To make the bad file good, all I have to do is open it in GVim and save it. Saving it in Notepad does not make it good. I've tried every combination of line endings under the sun.
These are somewhat tangential but... I'm assuming by 'every combination of line endings' you mean "CRLF" vs "CR"? (and not, say, "go to top left of the page", then a set of LF until you reach the right line number...)
Does it have an empty final line? (Some programs behave poorly if you don't have that empty final line in really quirky ways)
If I FTP this file down using either ASCII or Binary mode, it works fine. If I right-click and Save As from my browser (happens in IE and Firefox), it blows up my merge document (Word 2007).
A detail you are missing -- clearly the Save As didn't blow up the merge document. It was the operation afterwards -- when you used (Word 2007) to merge it into a previous version of the same document, I'm guessing?
What happens if you copy the file (to a new name) using windows explorer?

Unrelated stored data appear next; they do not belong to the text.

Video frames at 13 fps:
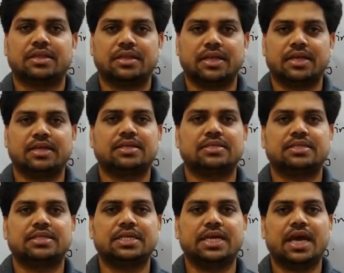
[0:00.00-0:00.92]
then
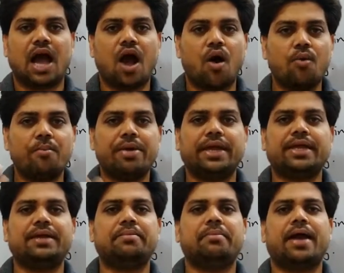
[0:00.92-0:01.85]
see how
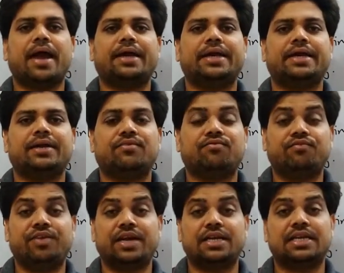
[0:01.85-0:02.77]
many magnetic
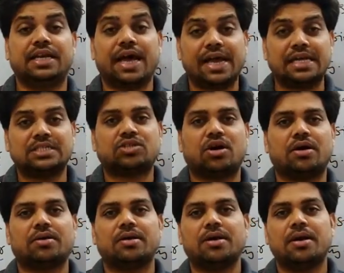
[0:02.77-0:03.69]
field lines
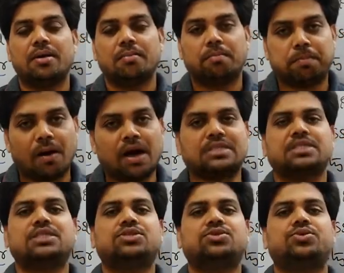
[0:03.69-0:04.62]
are
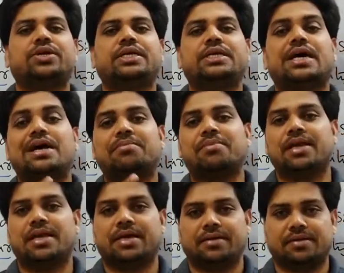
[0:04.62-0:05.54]
passing through it normally.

A dos command line? Notepad, where you highlight the entire file, copy, then open a new notepad, paste, and save it out under a different name? (I could see gvim saving when you tell it to save, while notepad being all smart and saying "nothing to do here, I won't save it out" -- and I could see gvim deleting the file then recreating it, while notepad might reopen the file for writing without deleting it, or other minor differences.)
...
Here is information on the "from the internet" flag:
http://www.howtogeek.com/70012/what-cau ... remove-it/Sysinternals streams:
http://technet.microsoft.com/en-us/sysi ... s/bb897440(I already had it from downloading some sysinternals bundle of file system utilities)

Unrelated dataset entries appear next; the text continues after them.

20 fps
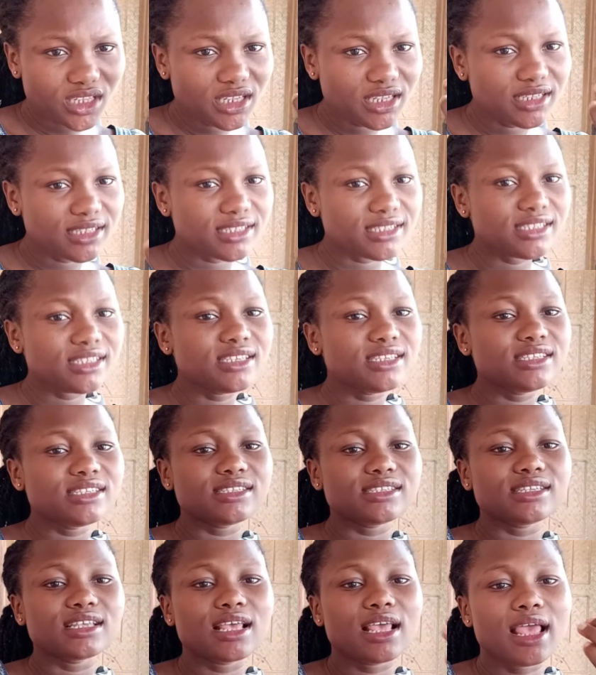
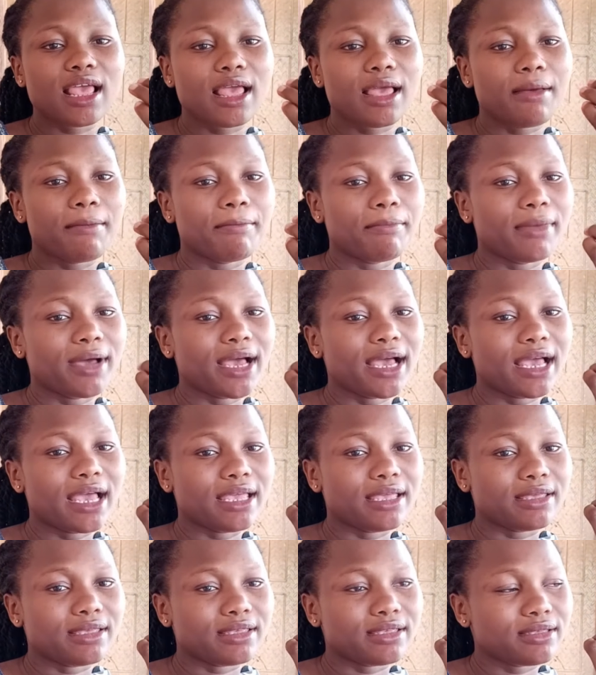since
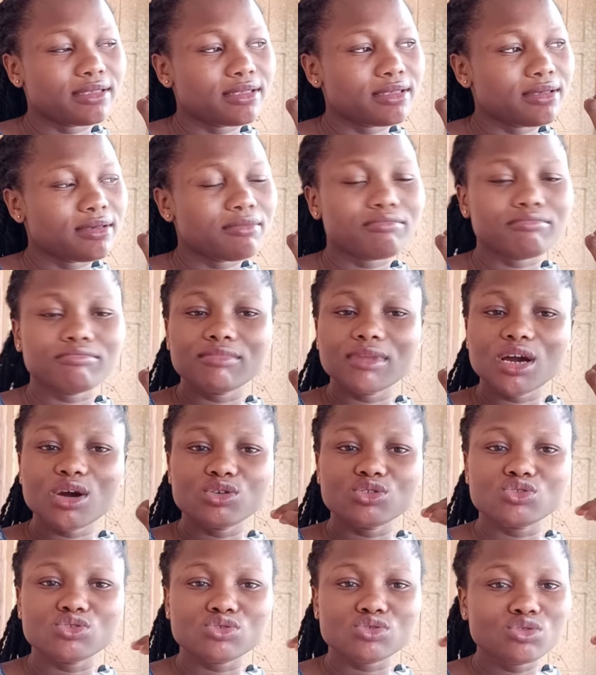my
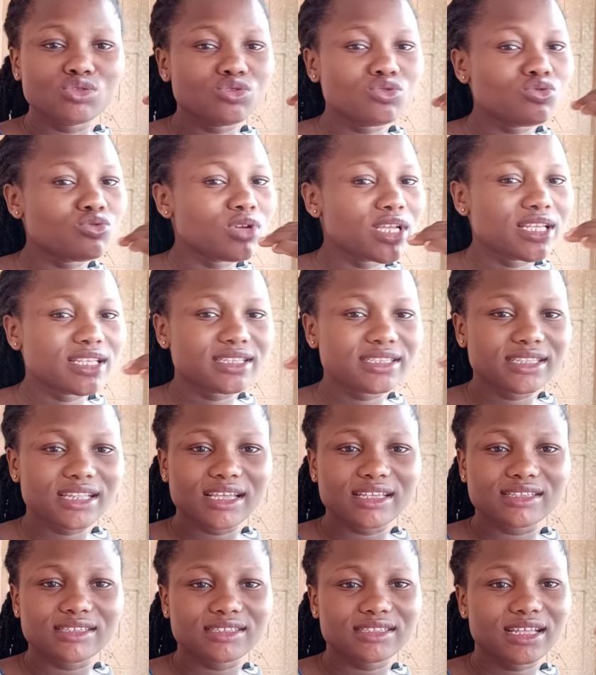mouth always
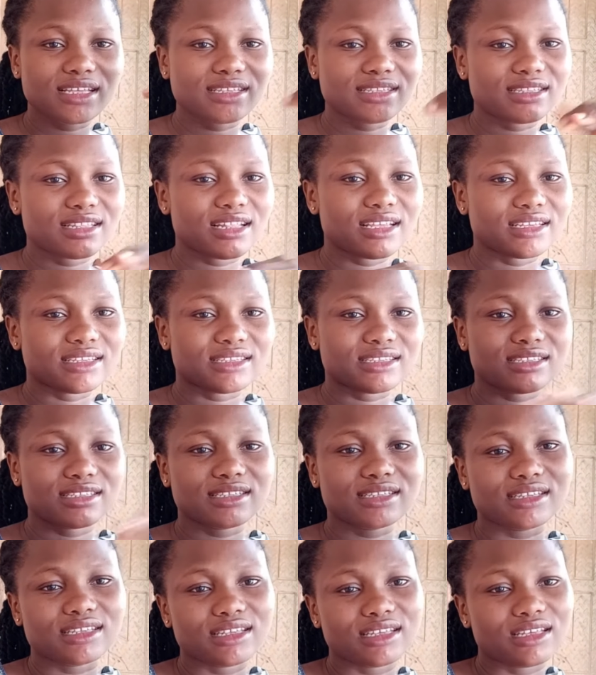tasteless,
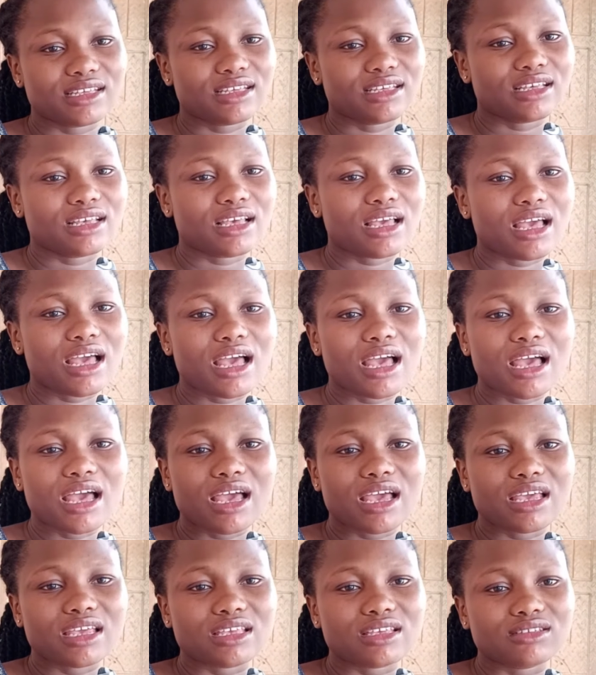
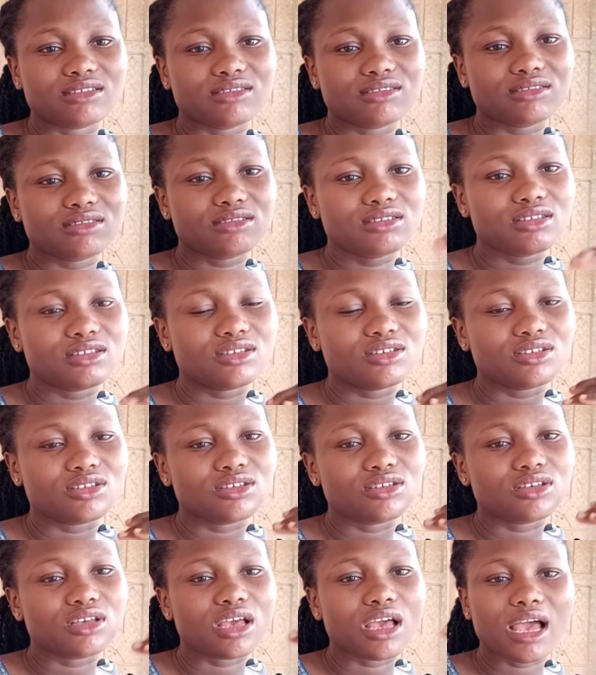I
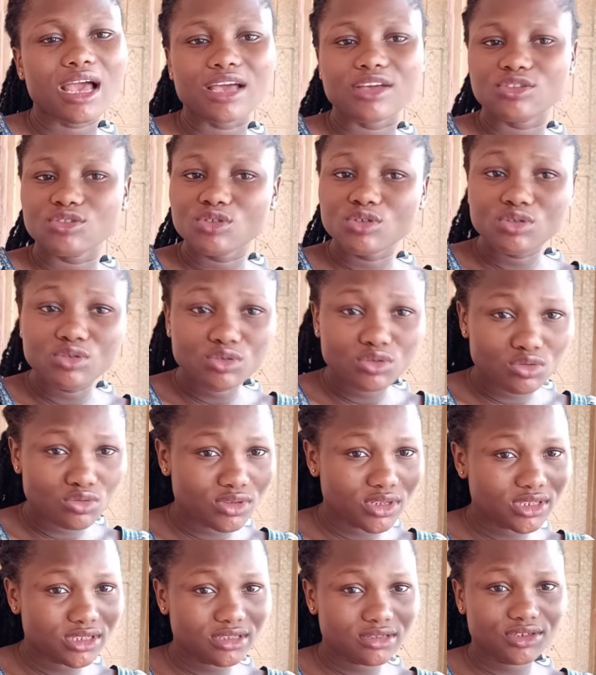don't
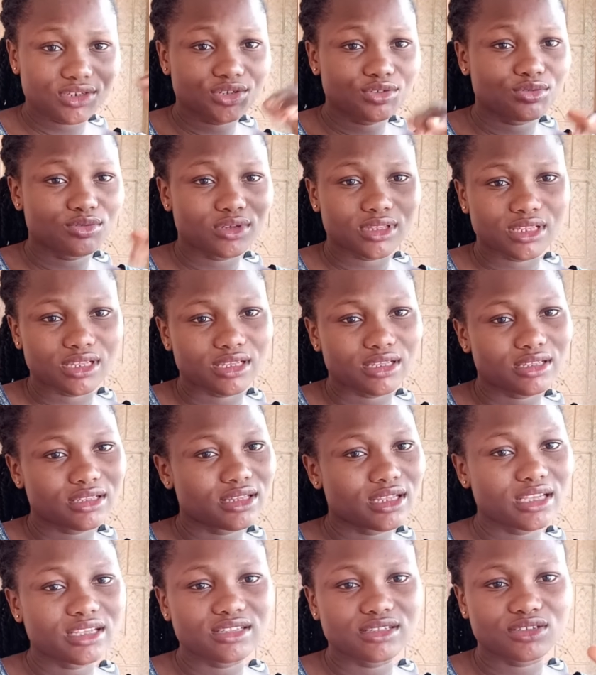always drink water.
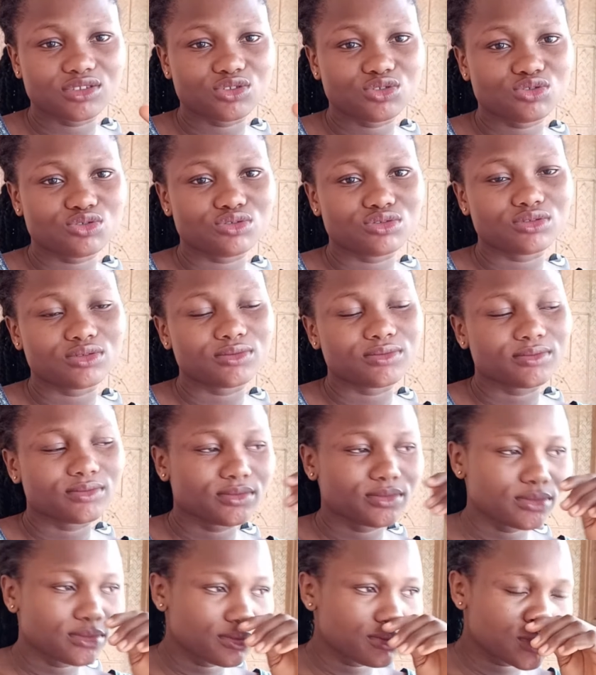That is the truth.
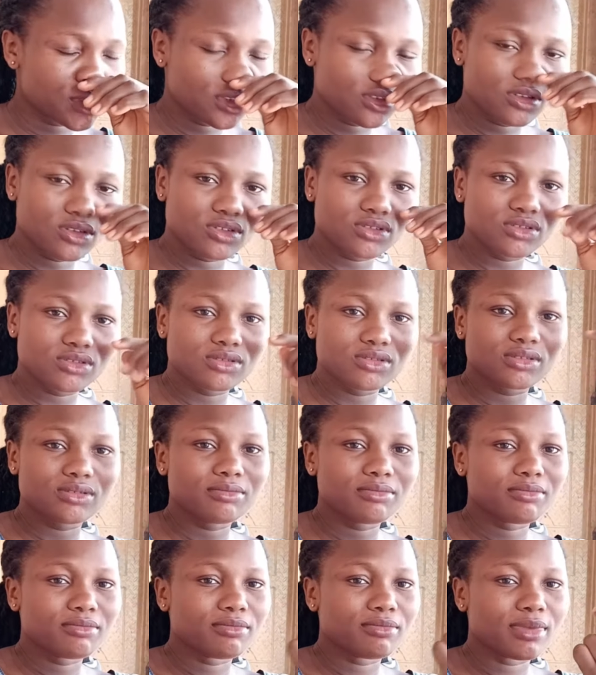Because
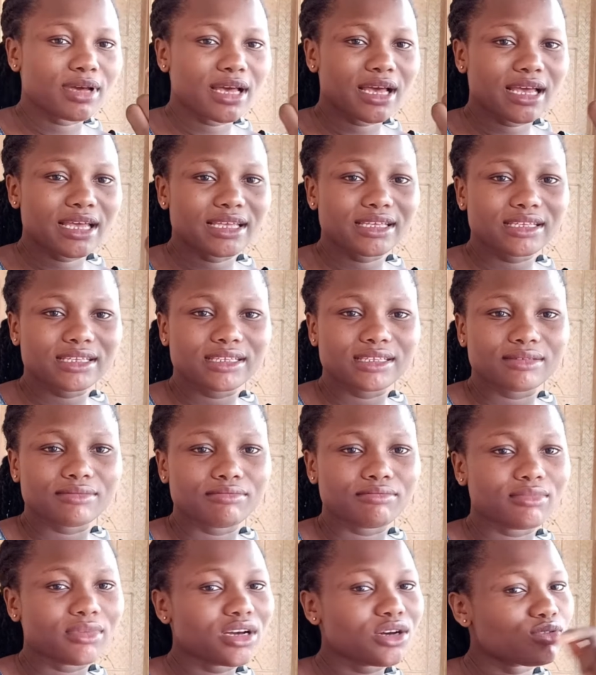my
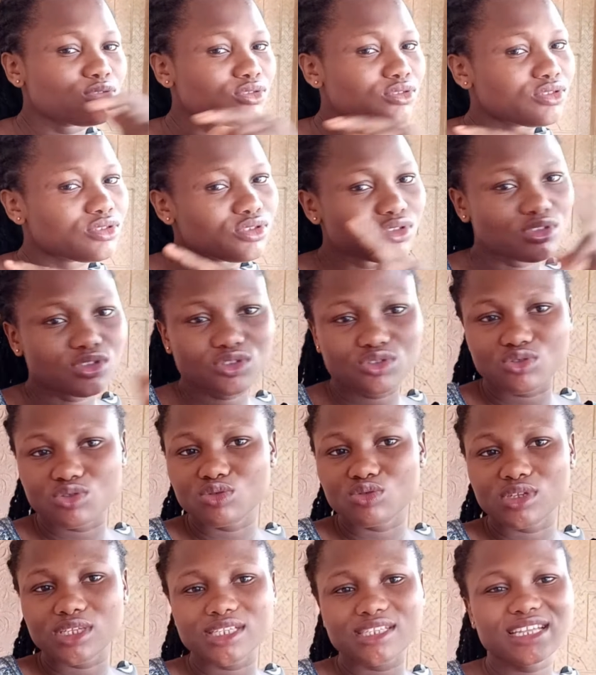mouth is
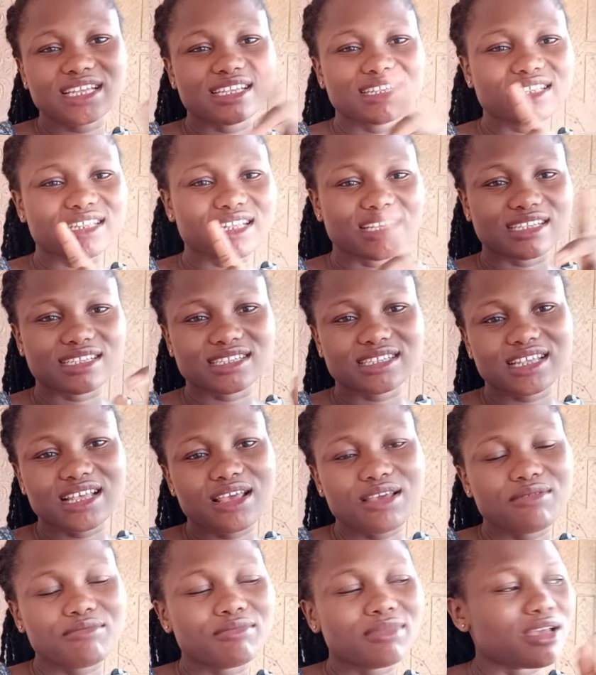always tasteless.
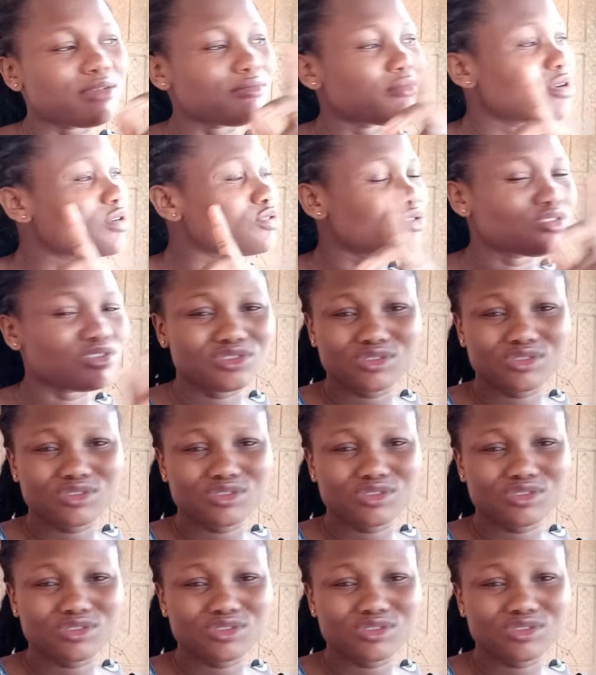I don't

and see if the operation that cleans the file also removes the "from the internet" stream.
I'm wondering if the "from the internet" flag must cause the problem, or if there is a way to make it take the "from the internet" file and process it correctly by changing its contents.
Assuming you save your sysinternals utilities to c:\bin,
c:\bin\streams -d $filename$ will delete the streams associated with $filename$.
You can also see streams by typing dir /r (without the streams command). I haven't spotted how to delete ADS (alternative data streams) without the streams command (or using the same API is uses)...
...
I wonder what is is that word is reading from the ADS that makes the merge blow up. I'd be tempted to look at the file access involving the file in question, and maybe do a diff on the resulting logs. (procmon from sysinternals can be told to tell me about everything that reads a file called "foobar".) That would generate more information, but "delete the ADS" is probably the real answer to the practical problem.